[Input material Boundary: Start]
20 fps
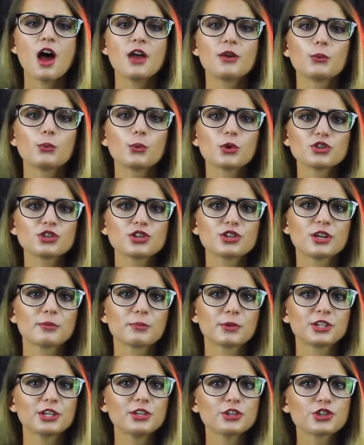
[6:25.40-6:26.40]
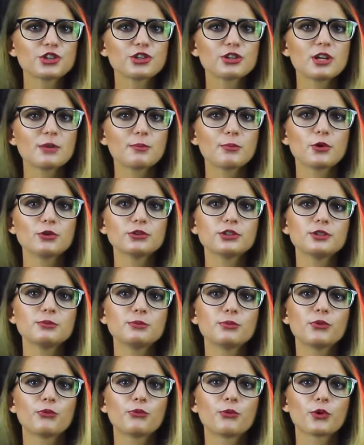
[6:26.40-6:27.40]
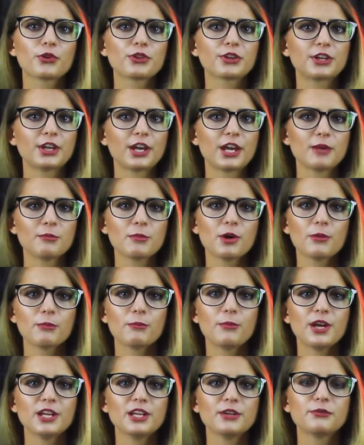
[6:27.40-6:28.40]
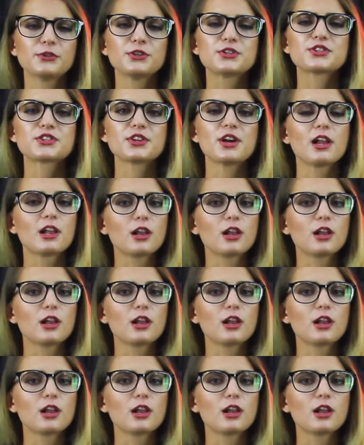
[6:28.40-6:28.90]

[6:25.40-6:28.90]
and watching a potential opponent before the game benefits a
[Input material Boundary: End]
*Description of the task*: For this exercise, output the records exactly but omit their pictures.

*Written solution*:
20 fps
[6:25.40-6:26.40]
[6:26.40-6:27.40]
[6:27.40-6:28.40]
[6:28.40-6:28.90]

[6:25.40-6:28.90]
and watching a potential opponent before the game benefits a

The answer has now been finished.